● **Work item**: Every line below from the one containing "[00:30:20.93]" through the one containing "[00:30:23.13]" is to be printed exactly, with the pictures omitted.

● **Task material**:
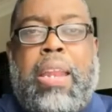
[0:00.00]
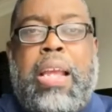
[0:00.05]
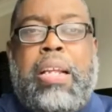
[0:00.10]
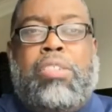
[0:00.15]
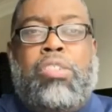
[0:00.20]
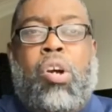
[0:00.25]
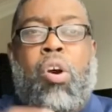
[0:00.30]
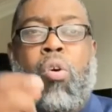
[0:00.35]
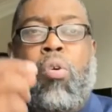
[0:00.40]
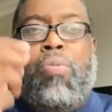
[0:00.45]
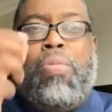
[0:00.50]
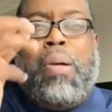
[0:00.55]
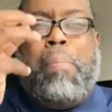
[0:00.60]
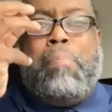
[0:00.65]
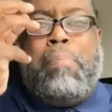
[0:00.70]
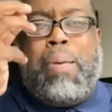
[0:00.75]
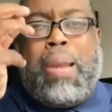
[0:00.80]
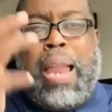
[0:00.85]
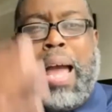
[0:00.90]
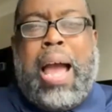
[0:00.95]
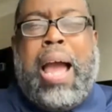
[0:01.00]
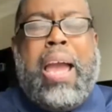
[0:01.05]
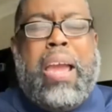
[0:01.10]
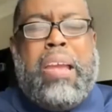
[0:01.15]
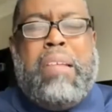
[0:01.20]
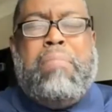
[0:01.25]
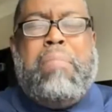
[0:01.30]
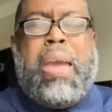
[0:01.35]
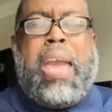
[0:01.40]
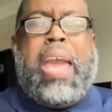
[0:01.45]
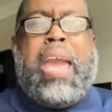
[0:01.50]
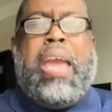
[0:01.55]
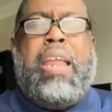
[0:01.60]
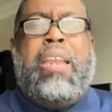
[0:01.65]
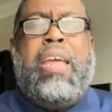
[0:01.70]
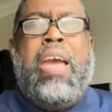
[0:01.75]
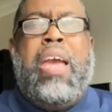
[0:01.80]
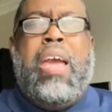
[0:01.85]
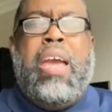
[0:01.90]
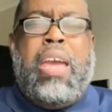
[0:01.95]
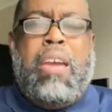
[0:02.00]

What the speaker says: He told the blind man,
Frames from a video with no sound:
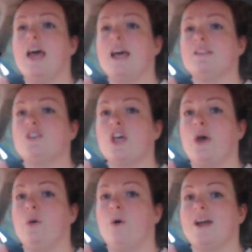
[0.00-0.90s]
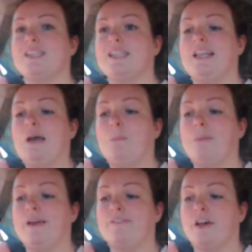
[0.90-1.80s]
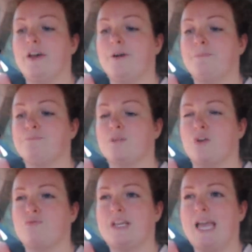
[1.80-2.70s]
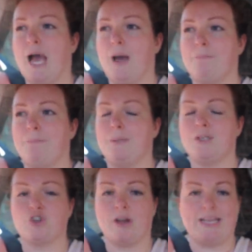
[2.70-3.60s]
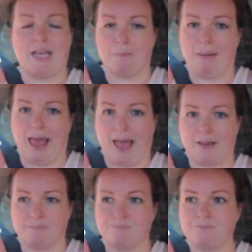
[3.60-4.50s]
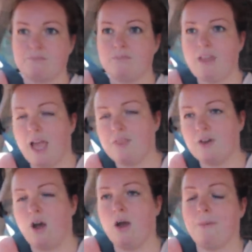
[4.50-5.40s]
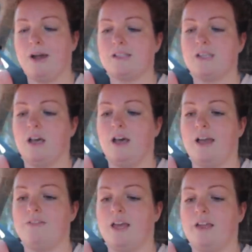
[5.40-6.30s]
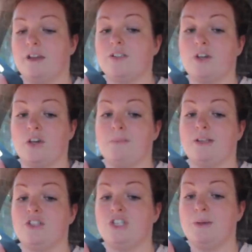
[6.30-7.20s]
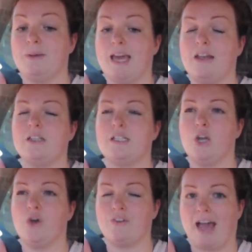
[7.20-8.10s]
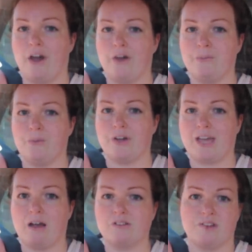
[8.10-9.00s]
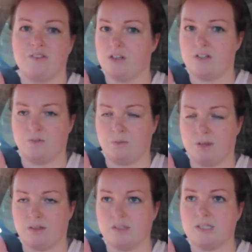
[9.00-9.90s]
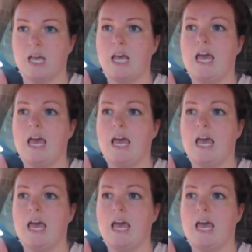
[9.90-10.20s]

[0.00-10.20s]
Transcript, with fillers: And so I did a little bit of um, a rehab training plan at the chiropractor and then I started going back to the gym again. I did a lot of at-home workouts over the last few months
...
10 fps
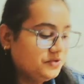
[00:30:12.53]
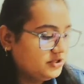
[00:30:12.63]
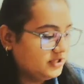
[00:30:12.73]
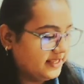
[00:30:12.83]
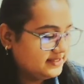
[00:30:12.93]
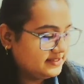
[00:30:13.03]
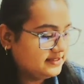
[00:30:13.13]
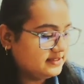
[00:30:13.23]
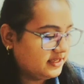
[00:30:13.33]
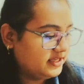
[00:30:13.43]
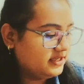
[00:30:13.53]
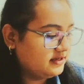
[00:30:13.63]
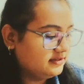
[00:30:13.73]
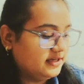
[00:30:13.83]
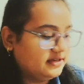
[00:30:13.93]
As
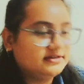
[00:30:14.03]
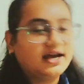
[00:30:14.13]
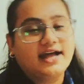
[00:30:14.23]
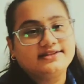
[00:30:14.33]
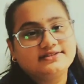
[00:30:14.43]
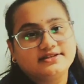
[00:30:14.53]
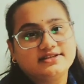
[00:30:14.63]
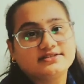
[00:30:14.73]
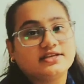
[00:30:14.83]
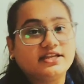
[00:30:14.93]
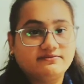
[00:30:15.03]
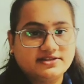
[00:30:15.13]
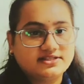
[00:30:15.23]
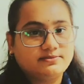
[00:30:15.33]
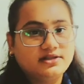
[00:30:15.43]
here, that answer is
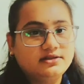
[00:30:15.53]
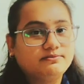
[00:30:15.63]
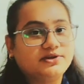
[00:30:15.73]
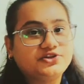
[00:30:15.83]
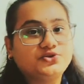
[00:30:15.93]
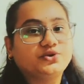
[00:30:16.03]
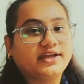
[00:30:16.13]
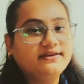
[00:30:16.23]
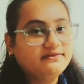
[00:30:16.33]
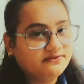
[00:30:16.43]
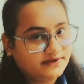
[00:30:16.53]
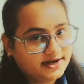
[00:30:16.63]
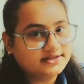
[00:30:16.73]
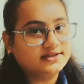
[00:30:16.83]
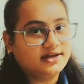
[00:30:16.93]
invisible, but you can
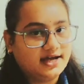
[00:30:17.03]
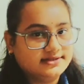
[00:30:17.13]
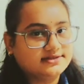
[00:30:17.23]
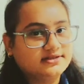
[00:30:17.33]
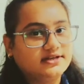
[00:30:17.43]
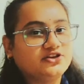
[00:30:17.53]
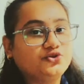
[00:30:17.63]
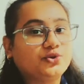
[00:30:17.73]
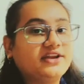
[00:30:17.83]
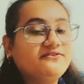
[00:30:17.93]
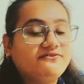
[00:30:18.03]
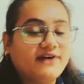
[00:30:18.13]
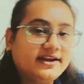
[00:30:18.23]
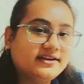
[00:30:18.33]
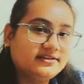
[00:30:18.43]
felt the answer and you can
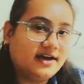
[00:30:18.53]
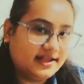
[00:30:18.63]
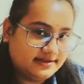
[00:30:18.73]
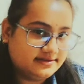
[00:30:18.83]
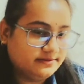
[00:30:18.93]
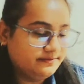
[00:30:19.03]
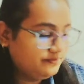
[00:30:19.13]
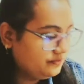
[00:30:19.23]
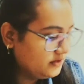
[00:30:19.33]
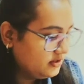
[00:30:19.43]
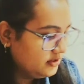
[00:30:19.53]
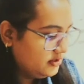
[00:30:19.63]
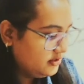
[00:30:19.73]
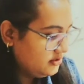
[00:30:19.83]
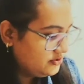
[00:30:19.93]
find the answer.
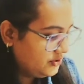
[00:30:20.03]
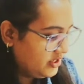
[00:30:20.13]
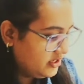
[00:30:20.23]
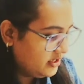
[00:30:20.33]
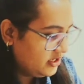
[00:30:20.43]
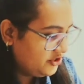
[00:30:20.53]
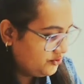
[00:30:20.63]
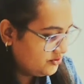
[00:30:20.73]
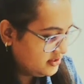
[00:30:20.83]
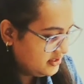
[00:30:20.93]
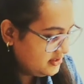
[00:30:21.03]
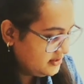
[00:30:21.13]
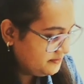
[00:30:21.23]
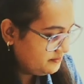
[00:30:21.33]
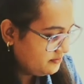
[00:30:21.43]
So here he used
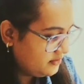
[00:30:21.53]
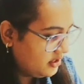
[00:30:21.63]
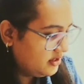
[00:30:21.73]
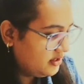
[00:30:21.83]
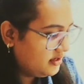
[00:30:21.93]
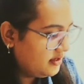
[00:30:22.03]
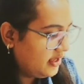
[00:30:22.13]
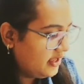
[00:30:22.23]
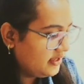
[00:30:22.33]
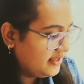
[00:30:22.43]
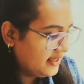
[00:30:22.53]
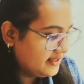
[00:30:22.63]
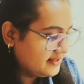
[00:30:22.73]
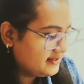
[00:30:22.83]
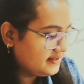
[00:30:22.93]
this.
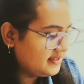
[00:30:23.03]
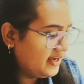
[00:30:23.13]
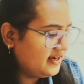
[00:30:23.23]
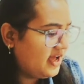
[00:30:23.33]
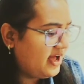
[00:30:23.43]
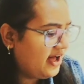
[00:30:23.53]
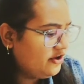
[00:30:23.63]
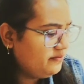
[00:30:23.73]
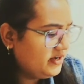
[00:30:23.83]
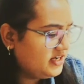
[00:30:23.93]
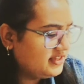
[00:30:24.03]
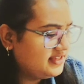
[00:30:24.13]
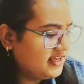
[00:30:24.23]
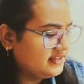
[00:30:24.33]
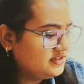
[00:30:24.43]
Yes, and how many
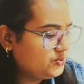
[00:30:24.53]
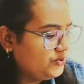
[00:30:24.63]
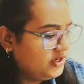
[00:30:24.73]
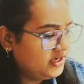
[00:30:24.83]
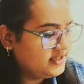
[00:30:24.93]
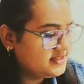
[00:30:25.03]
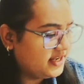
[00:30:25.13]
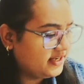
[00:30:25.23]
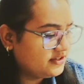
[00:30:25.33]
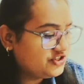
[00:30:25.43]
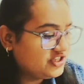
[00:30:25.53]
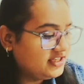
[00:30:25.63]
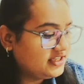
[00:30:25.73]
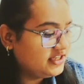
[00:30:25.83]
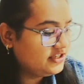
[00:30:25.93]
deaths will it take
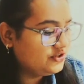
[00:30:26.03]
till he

● **Response below**:
[00:30:20.93]
[00:30:21.03]
[00:30:21.13]
[00:30:21.23]
[00:30:21.33]
[00:30:21.43]
So here he used
[00:30:21.53]
[00:30:21.63]
[00:30:21.73]
[00:30:21.83]
[00:30:21.93]
[00:30:22.03]
[00:30:22.13]
[00:30:22.23]
[00:30:22.33]
[00:30:22.43]
[00:30:22.53]
[00:30:22.63]
[00:30:22.73]
[00:30:22.83]
[00:30:22.93]
this.
[00:30:23.03]
[00:30:23.13]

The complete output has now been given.